What if I were to tell you that you can fulfill all your national duties without taking a blow to your financial plans? 😌 It’s all the magic of a few Es and even fewer Ts.
Confused? You see, several investment options are available that allow exemptions & deductions. The Es and Ts I mentioned represent Exemptions and Taxation. Finding a sweet balance between the two, we will discuss a few investment options that will help you save taxes.
Along with this, I’ve got some “not-so-well-known” gems hidden in the article. Let me warn you: these fantastic options are presented randomly, so make sure to read from top to bottom.
“EEE” Category Investments
The Exempt-Exempt-Exempt, AKA the ‘EEE’ category, presents three types of exemptions for subscribers. Those three exemptions are for the principal amount, interest, and mature capital.
In simpler words, in an EEE category investment,
- You put in money tax-free;
- Your money grows tax-free;
- You get your money back tax-free.
Pretty sweet, right?
The following are the investment options under the EEE category:
a. Public Provident Fund (PPF)
With a 7.1% interest rate, PPF is a fantastic tax-saving option introduced by the National Savings Institute of the Ministry of Finance. The government announces the PPF’s interest rate every quarter. The interest is compounded annually and is paid on 31 March.

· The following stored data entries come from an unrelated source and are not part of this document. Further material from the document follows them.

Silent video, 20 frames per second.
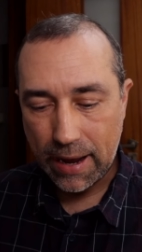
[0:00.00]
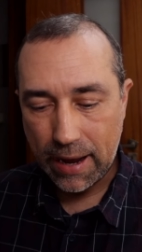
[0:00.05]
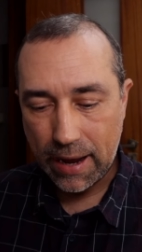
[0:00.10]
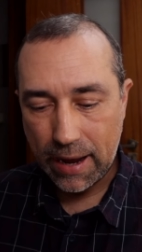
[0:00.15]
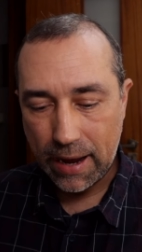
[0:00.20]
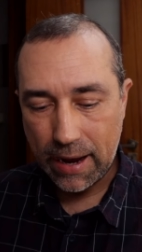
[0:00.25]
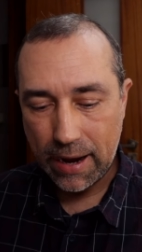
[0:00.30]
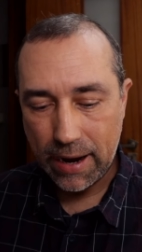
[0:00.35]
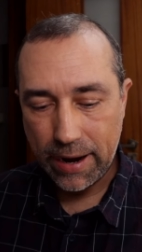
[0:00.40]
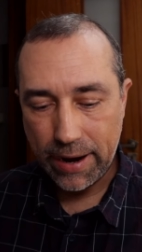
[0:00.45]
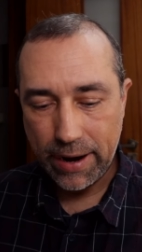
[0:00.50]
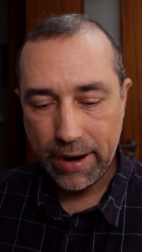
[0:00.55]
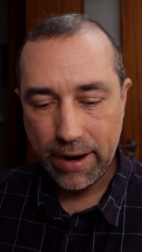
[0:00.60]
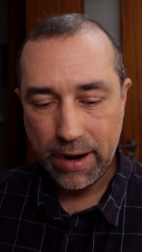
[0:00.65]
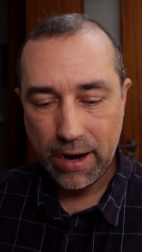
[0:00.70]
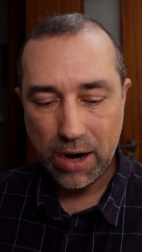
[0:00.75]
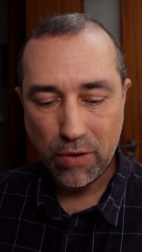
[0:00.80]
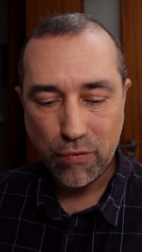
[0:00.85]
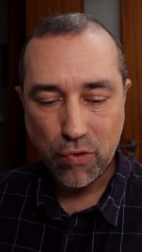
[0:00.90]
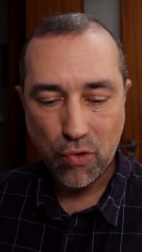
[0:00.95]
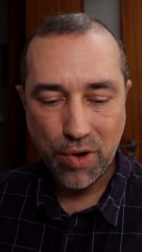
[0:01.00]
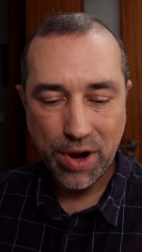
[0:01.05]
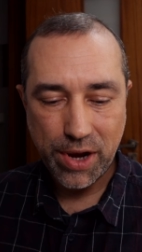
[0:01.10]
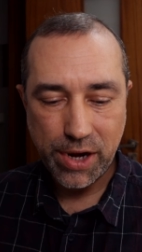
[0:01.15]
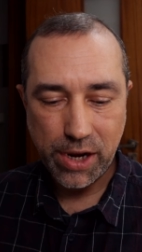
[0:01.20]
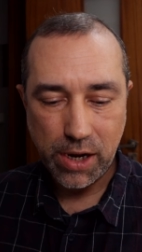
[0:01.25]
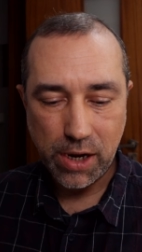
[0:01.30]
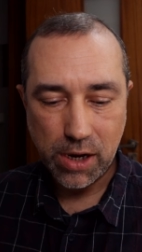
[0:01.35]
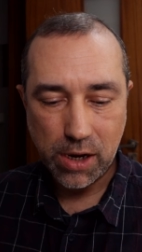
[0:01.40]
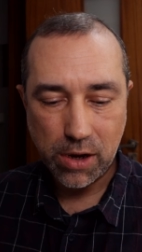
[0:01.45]
I have
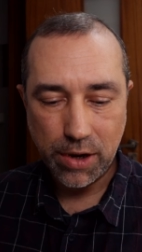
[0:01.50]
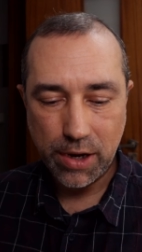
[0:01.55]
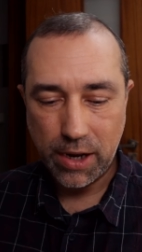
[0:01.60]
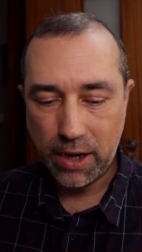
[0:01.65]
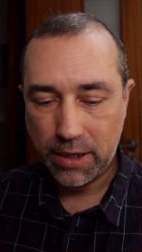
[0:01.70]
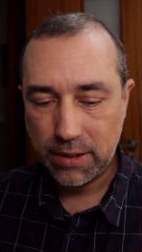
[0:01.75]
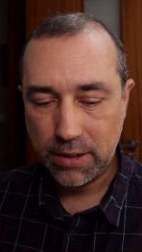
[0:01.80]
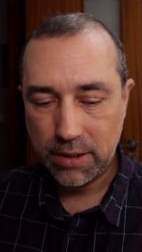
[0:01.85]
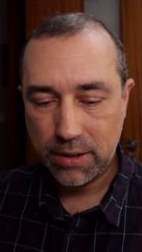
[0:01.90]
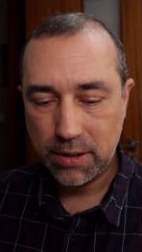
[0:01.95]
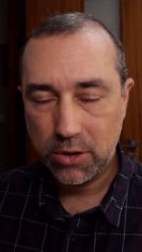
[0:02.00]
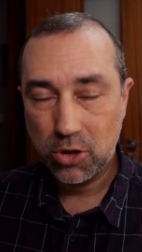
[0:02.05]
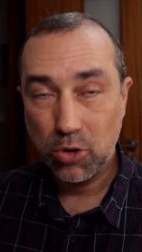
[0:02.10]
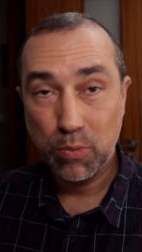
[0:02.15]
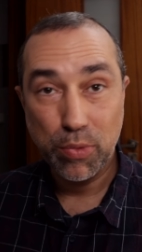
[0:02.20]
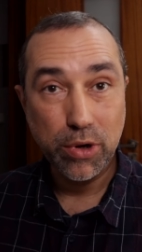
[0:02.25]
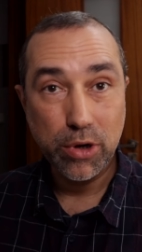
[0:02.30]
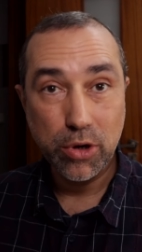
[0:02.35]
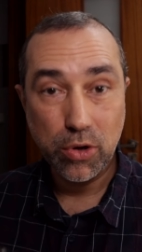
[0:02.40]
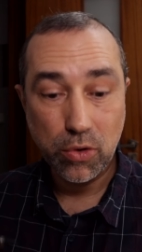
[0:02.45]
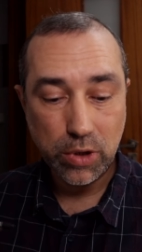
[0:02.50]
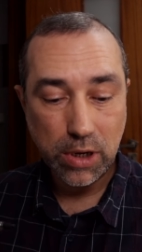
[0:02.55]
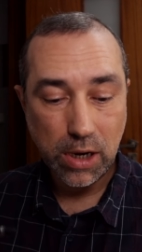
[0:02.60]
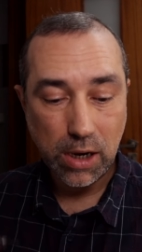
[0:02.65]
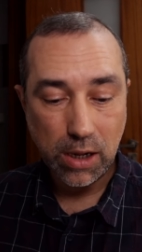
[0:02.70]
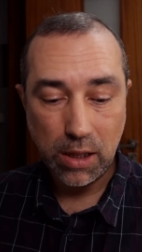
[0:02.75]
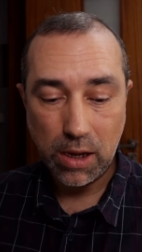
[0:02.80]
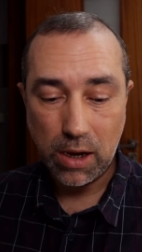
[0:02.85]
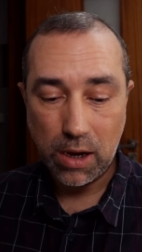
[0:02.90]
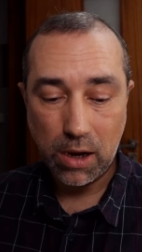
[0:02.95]
already connected the Supernote
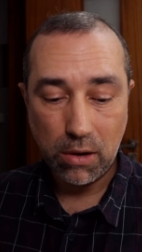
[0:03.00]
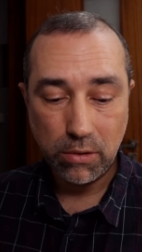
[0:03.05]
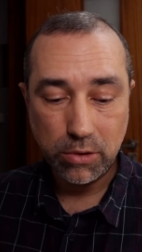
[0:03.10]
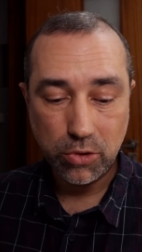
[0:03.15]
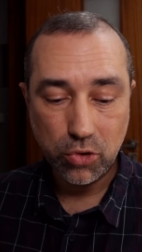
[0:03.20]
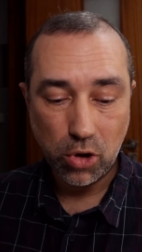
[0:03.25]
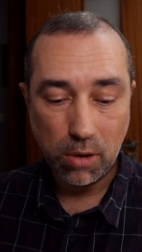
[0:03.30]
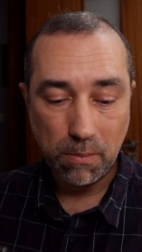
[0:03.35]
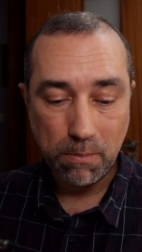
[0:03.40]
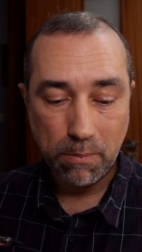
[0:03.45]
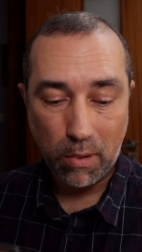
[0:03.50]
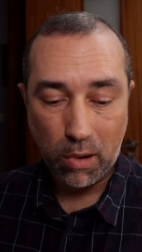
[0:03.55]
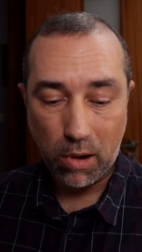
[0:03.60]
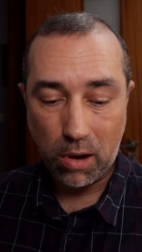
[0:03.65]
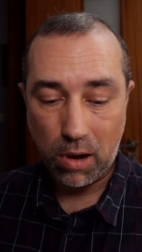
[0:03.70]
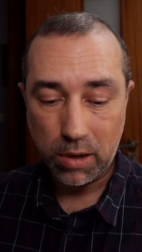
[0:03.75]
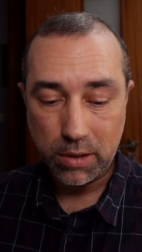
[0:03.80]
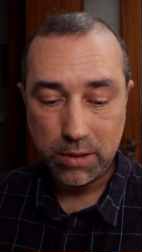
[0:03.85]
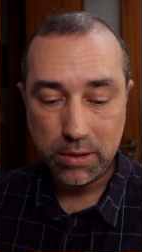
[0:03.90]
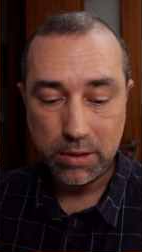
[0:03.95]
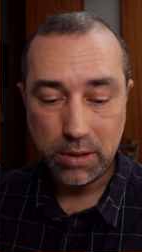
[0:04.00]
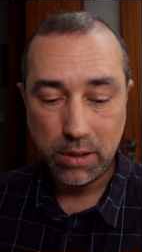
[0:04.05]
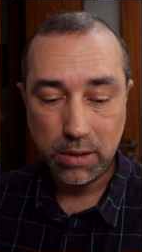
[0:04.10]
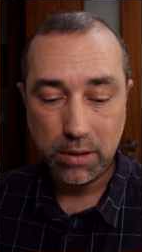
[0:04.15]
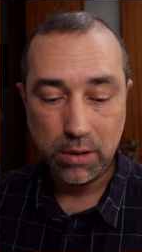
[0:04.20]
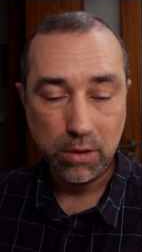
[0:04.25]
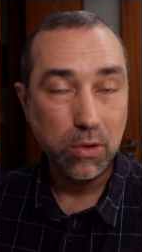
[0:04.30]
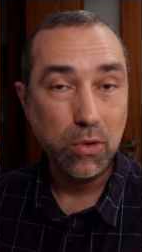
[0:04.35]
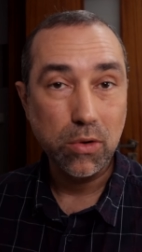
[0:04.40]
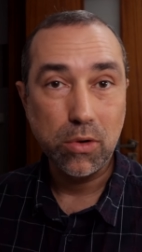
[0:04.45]
Cloud, Dropbox,
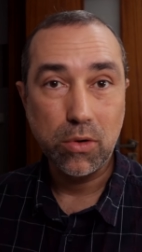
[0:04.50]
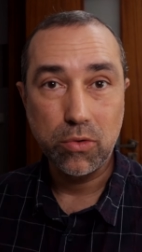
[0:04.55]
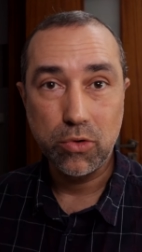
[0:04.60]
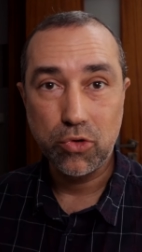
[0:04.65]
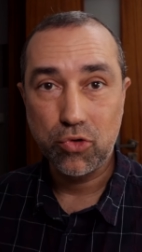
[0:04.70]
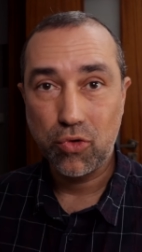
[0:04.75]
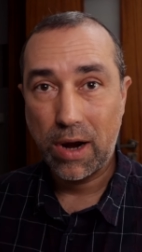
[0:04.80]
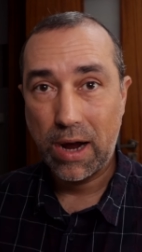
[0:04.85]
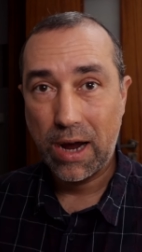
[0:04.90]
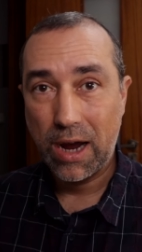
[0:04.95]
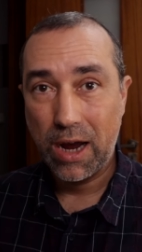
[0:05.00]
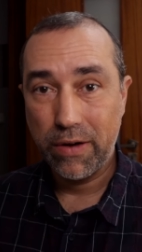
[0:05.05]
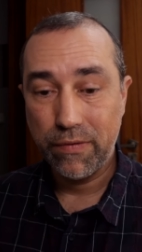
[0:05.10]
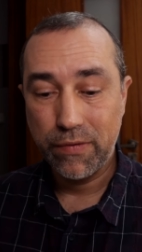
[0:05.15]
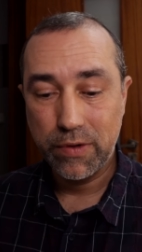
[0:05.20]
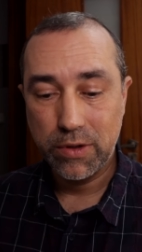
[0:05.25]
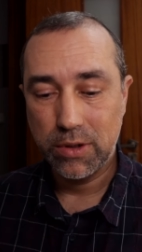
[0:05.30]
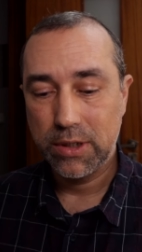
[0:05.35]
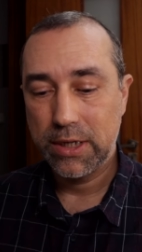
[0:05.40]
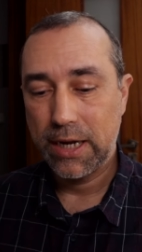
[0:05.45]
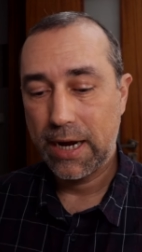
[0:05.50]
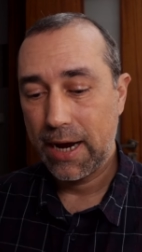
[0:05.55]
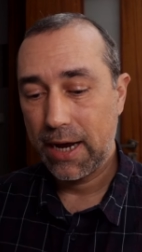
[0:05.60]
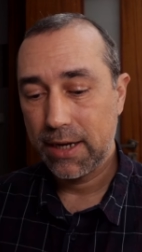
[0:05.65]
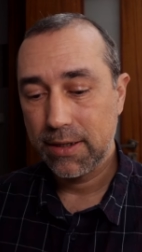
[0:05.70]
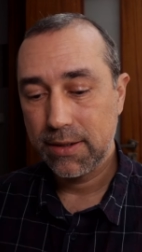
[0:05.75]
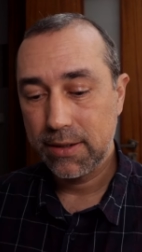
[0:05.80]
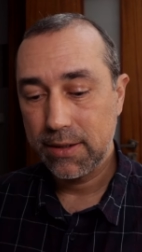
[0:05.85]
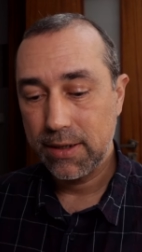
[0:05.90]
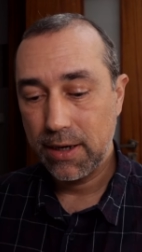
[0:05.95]
and Google Drive to
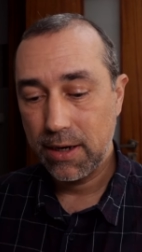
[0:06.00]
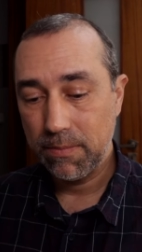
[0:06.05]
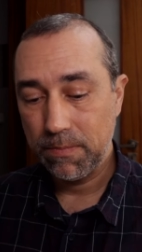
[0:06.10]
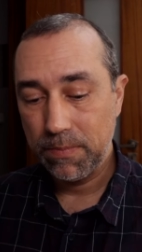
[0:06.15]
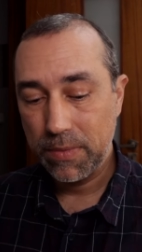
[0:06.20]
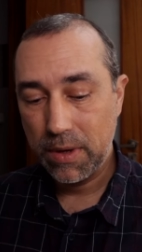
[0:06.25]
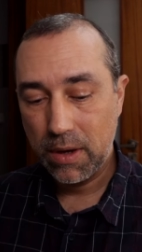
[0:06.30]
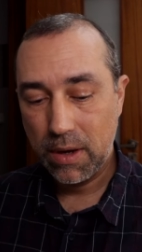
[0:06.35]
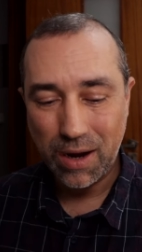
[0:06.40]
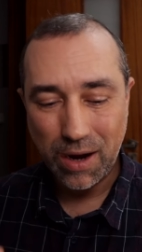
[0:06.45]
test them.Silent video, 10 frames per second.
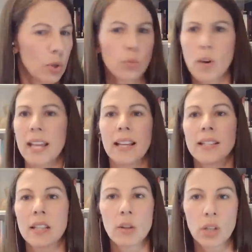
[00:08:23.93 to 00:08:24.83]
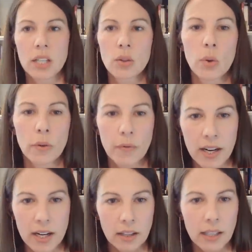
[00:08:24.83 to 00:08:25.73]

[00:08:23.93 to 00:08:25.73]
Great, let's increase school funding.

An individual aged 18+ can open a PPF account and deposit funds either as a lump sum or at regular intervals. A minor is also allowed to open an account under the supervision of a guardian.
Along with being a low-risk investment option, PPF is also well known for being a wonderful tax-saving medium. Here’s how PPF enjoys the coveted EEE status:
Investment: Contributions made up to a maximum of ₹1.5 lakh to a PPF account are exempt from tax under Section 80C of the Income Tax Act.
Accrual: The interest earned on the PPF balance over the years also escapes the taxman's grip. This compounding effect allows the money to grow tax-free, boosting returns significantly.
Withdrawal: At maturity (15 years) or even after extending the account (in 5-year blocks), the entire amount received, including the principal and accumulated interest, is completely tax-free.
PPF is a safe and secure investment option as it is backed by the Indian government. This means there is virtually no risk of default on your investment.
Hidden Tip: You can partially withdraw specific amounts from your PPF account to tap into other tax-saving instruments. PPF allows partial withdrawals in the 7th and loan facility from the 4th financial year. Just remember one crucial detail. There is only one permitted withdrawal each year, so plan wisely.
b. ELSS (Equity Linked Saving Schemes)
ELSS is a mutual fund scheme primarily investing in equities and stocks. This makes it potentially the most lucrative tax-saving option available under the EEE category.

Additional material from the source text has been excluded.